§ 30. Mr. KING
asked the Attorney-General (1) whether he has considered the case of Otto Weitz Grainger, a youth who having repeatedly offered to register under the Aliens Restriction Order, and having been declined registration as not being an alien enemy, was in February prosecuted at Brentford for being an unregistered alien enemy, but was discharged by the magistrates and told not to register, but has since been interned in a camp with alien enemies; and will he say whether 1464 any prosecution will be undertaken against him; and (2) whether Otto Weitz Grainger being doubtful of his nationality according to English law, made himself known at the outbreak of war to the police at Ramsgate, then offered to enlist but was refused as an alien; whether on removal to Gloucester he again offered to register with the police, and was registered as an alien friend, and was subsequently prosecuted at Brentford by the police authorities for being an unregistered alien enemy, was there discharged and informed by the magistrates that he should not register; again consulted his solicitor in view of a decision in the Court of Appeal affecting the position of aliens, and was advised not to register but obey the magisterial decision, who has since been arrested presumably as an unregistered alien enemy and interned; whether he is aware that Otto Weitz Grainger was stated by the police conducting the case at Brentford to have had his whereabouts known at Scotland Yard since August, and that he has never gone anywhere without notifying the police; and, if so, why was he not arrested before 10th March; whether he is aware that when requested to discover the birthplace of his father, who has been for years lost to him, he made inquiries which resulted in his producing a marriage certificate in which his father was stated to have been born at Grevenbroich, Germany; whether it is in consequence of this that he is now interned; whether he is aware that Otto Weitz Grainger has only resided a few weeks in Germany since he was born, and is imperfectly acquainted with the German language; and whether, in view of these facts, this youth may now be set at liberty, especially as respectable parties are willing to be guarantee of his good behaviour?
§ The SECRETARY of STATE for the HOME DEPARTMENT (Mr. McKenna)
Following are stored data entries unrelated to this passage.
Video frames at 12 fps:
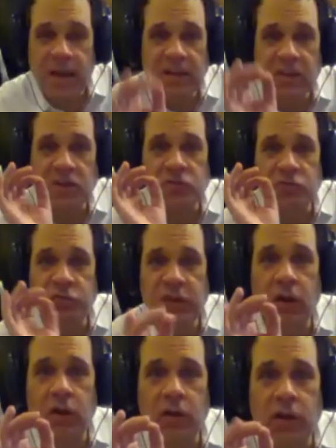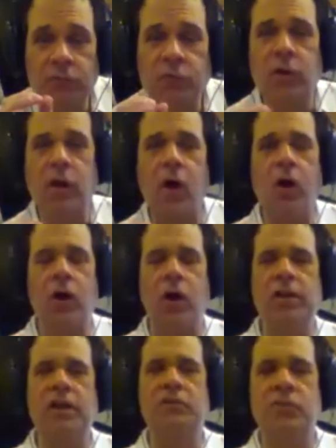this feel, for our
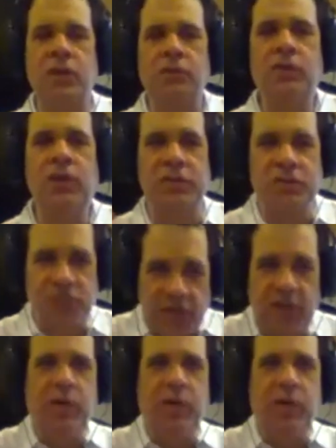audience, going to feel exciting?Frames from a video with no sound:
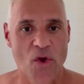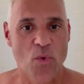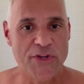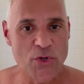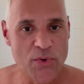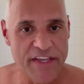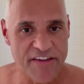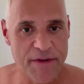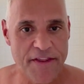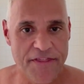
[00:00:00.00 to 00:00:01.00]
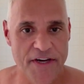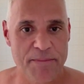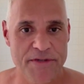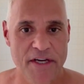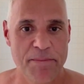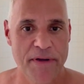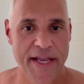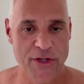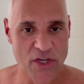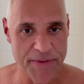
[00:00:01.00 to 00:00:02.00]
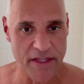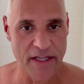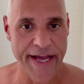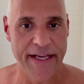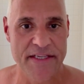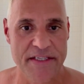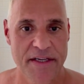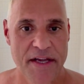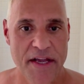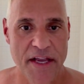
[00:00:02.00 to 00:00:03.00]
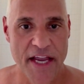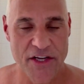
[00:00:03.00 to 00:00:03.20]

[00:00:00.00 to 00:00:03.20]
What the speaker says: when you give me the thumbs up, when you give me the likes,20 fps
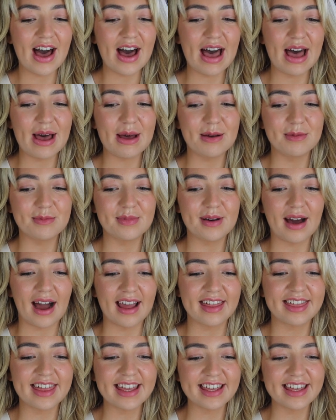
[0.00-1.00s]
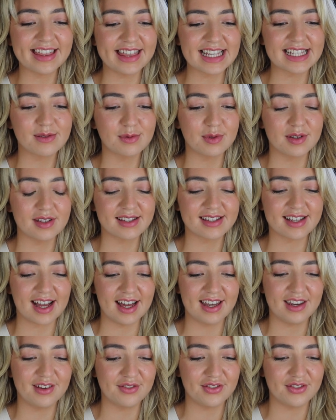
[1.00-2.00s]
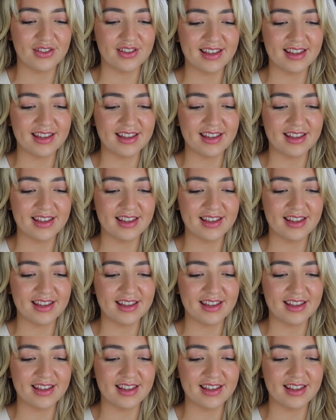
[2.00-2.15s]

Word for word: Um, I think this was kind of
The Attorney-General has asked me to reply to these questions. The young man to whom the questions relate succeeded for some time in the provinces in passing as a Dutch subject. It is not the fact that his whereabouts were known to the Metropolitan Police since August. They got into touch with him at the end of December and he was arrested on the 2nd of January. He was prosecuted for failing to register as an alien enemy, and though the magistrate at Brentford eventually dismissed the charge, further consideration of all the facts, including the marriage certificate which showed that his 1465 father was born in Germany, pointed clearly to the conclusion that he was of German nationality—like his mother and sisters who had duly registered themselves as such. He was thereupon arrested and handed over to the military authorities for internment as an alien enemy, and I am advised that no hope of his release can be held out.
§ 33. Mr. R. McNEILL
asked the Home Secretary if he is aware of the circumstances in which Bruno Schmidt-Reder, a major in the German Army, who was released from the prisoners' camp at Dorchester, was permitted to leave the country without an order From the Home Office; and why he was not detained at Folkestone, seeing that the War Office had issued an order for his rearrest?
§ Mr. McKENNA
No, Sir; this German officer did not leave the country without a permit from the Home Office. A permit was duly issued by agreement with the War Office, and there was no reason for detaining him at Folkestone. The War Office did not issue an order for his rearrest.
§ Mr. McNEILL
Is the right hon. Gentleman aware that this gentleman, when he went back to Germany, said that he got away without an order from the Home Office?